The Four Noble Signs

Buddhism’s basic philosophical tenet, the Four Noble Truths, has its roots in the Buddha’s tryst with realities of life during the course of his married life. The Four Noble Signs held the key to the four noble truths.

Although having every possible luxuries and comforts with a loving and dutiful wife and a beautiful son, Siddhartha’s earlier experiences with life’s deepest questions were slowly maturing and taking shape into some solid base of the realities of life. Siddhartha’s early twenties were therefore disturbing indeed in spite of all the affluence showered upon him.

The first sign

A tradition says that before Siddhartha ventured out of the palace, his father would arrange the course in such a way that nothing related to suffering stood in the path of the young prince. However in of such trips, even after a meticulous arrangement by his father, Siddhartha is said to have come across the first of the noble signs – the sight of a an old man with graying hair, withered and wrinkled face and clothed with only a few rags. Turning to Channa, his favorite attendant, he asked him whether it was really a man for he had never seen one such in his earlier outings. Channa answered to his master that the man, though he was born like any other human, has aged in time and that every man goes through this stage before one finally dies. This was enough to sadden Siddhartha with a fact that even beauty ages in time.

The next two

In his trip after the first sighting of a mortal life, Siddhartha, accompanied by Channa set out by foot dressed in ordinary clothes so that his people would not recognize him.

While they were passing along one of the streets, they heard a cry of someone calling out for help. When they turned around to see what the matter was, Siddhartha was astounded to the see a man lying on the ground and twisting his body in the dust.
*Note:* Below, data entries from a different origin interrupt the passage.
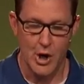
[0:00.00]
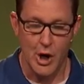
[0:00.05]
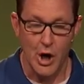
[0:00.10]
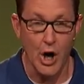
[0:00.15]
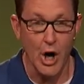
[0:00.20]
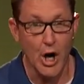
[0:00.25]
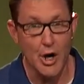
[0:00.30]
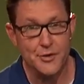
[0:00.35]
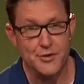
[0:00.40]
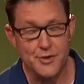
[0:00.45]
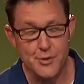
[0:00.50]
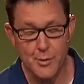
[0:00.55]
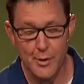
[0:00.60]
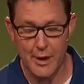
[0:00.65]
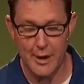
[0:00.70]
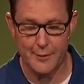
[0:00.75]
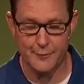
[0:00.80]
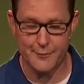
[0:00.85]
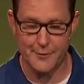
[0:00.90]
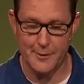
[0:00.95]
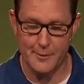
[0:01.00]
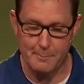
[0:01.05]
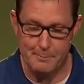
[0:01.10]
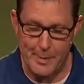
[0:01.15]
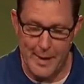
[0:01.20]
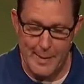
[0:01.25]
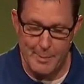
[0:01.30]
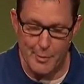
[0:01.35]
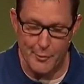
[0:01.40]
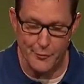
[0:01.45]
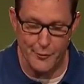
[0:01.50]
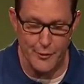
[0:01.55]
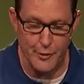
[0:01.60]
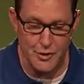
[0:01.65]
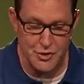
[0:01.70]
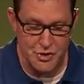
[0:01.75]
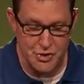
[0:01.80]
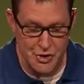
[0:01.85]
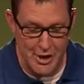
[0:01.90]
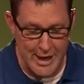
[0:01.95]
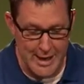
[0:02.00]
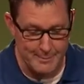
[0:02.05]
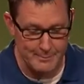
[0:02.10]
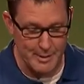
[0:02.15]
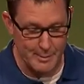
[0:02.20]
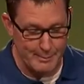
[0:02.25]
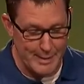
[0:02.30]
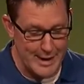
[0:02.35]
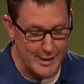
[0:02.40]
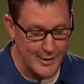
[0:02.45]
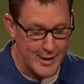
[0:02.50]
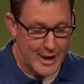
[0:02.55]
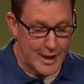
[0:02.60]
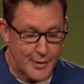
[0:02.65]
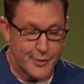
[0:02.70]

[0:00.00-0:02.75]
All too often, people feel ashamed about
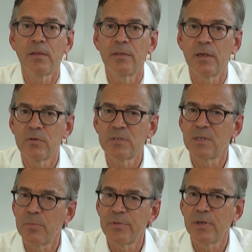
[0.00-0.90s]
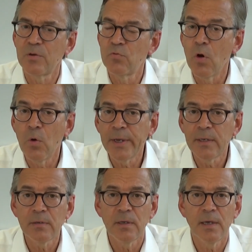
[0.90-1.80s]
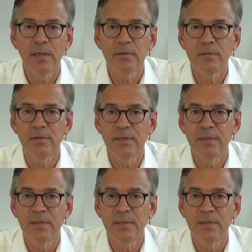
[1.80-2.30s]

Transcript: there is something growing, and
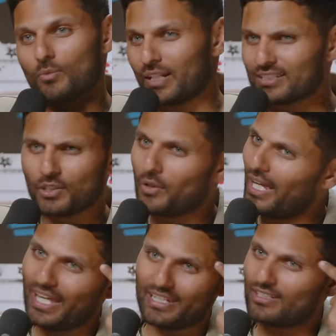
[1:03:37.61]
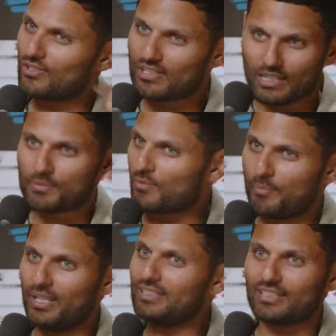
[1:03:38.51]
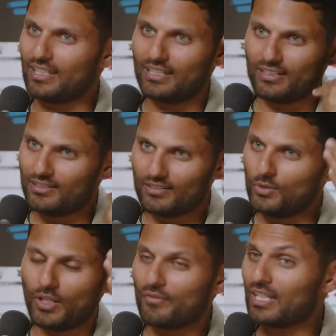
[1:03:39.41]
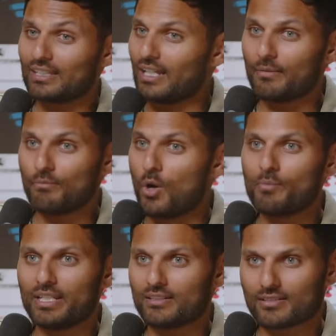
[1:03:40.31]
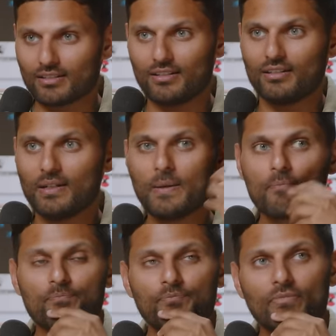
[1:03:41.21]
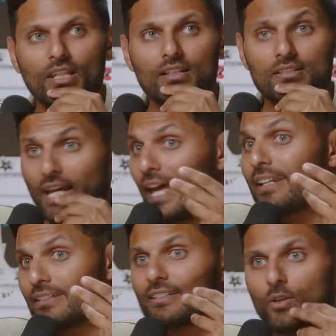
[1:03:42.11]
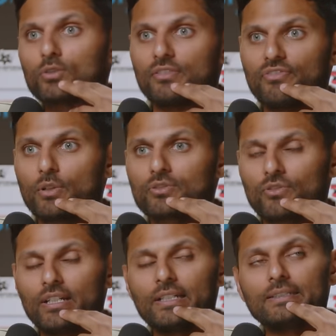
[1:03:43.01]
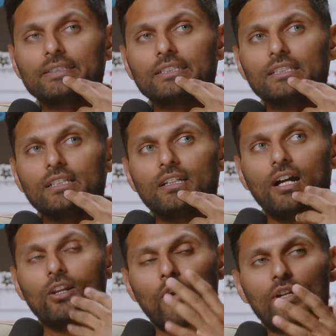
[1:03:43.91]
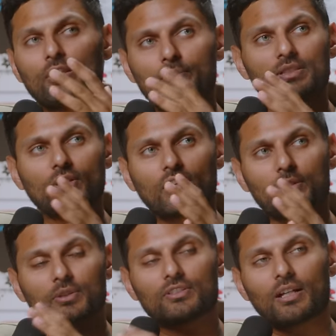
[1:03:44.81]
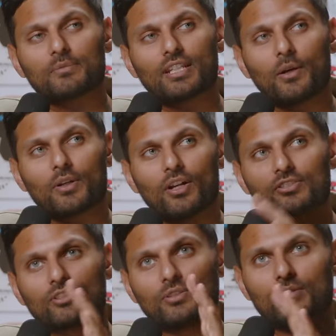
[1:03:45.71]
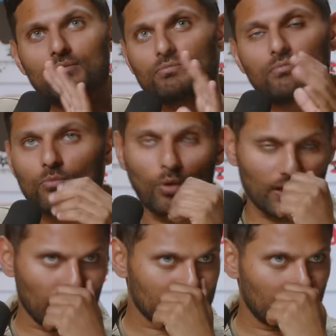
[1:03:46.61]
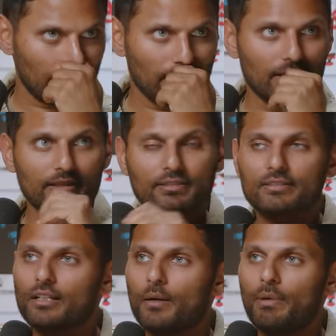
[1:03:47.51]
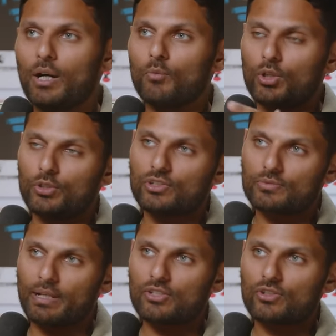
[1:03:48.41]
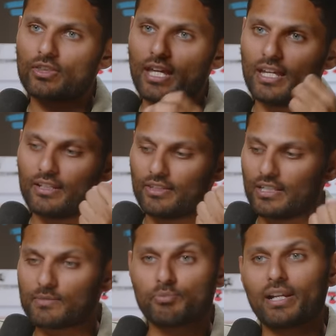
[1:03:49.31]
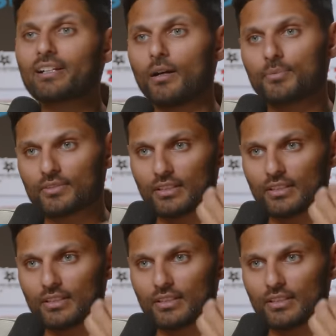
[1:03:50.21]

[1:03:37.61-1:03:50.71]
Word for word: When it's in your head, it just keeps repeating and you never get that moment to, to edit it or to filter it. Lori, you've been so kind with your time today. I want to ask you one last thing, and it's about what you just mentioned there. And I think it's breakups.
Ugly looking purple blotches covered his face and his body; his eyes were rolling, and every time he tried to get up and walk, he fell helplessly down again. Channa cautioned his master not to go near the man as he might get infected by the peculiar fever that is plaguing his body. He again realizes the futility and the weakness of the human flesh.

Then they came across a little crowd of people in the street. They were weeping, and behind them came four men carrying a listless lean-looking man on a board. After a while, to his astonishment, Siddhartha saw the listless body piled with wood and then finally set on fire. Siddharta was dumb struck when Channa says that since every human is mortal, death will come to everyone anytime.

The Last Noble Sign

On another occasion, as Siddhartha was driving towards the Royal Gardens, he met a man dressed in flowing orange-colored robes. After observing the monk closely, and experiencing an inward pleasure of the calm, dignified man, he asked Channa about the person. Channa replied that the monk was one among the people who had “renounced the world” in order to seek an answer to the sufferings and sorrows of the world. After hearing this, the Prince was elated, spent the day happily in the Gardens with the thought that he have finally found a way to seek the answer to the world’s suffering by renouncing the world.

These were the four noble signs which drastically affected Siddhartha’s future outlook towards life. And these truths were the base upon which the four noble truths emerged as the basic tenet of Buddhism.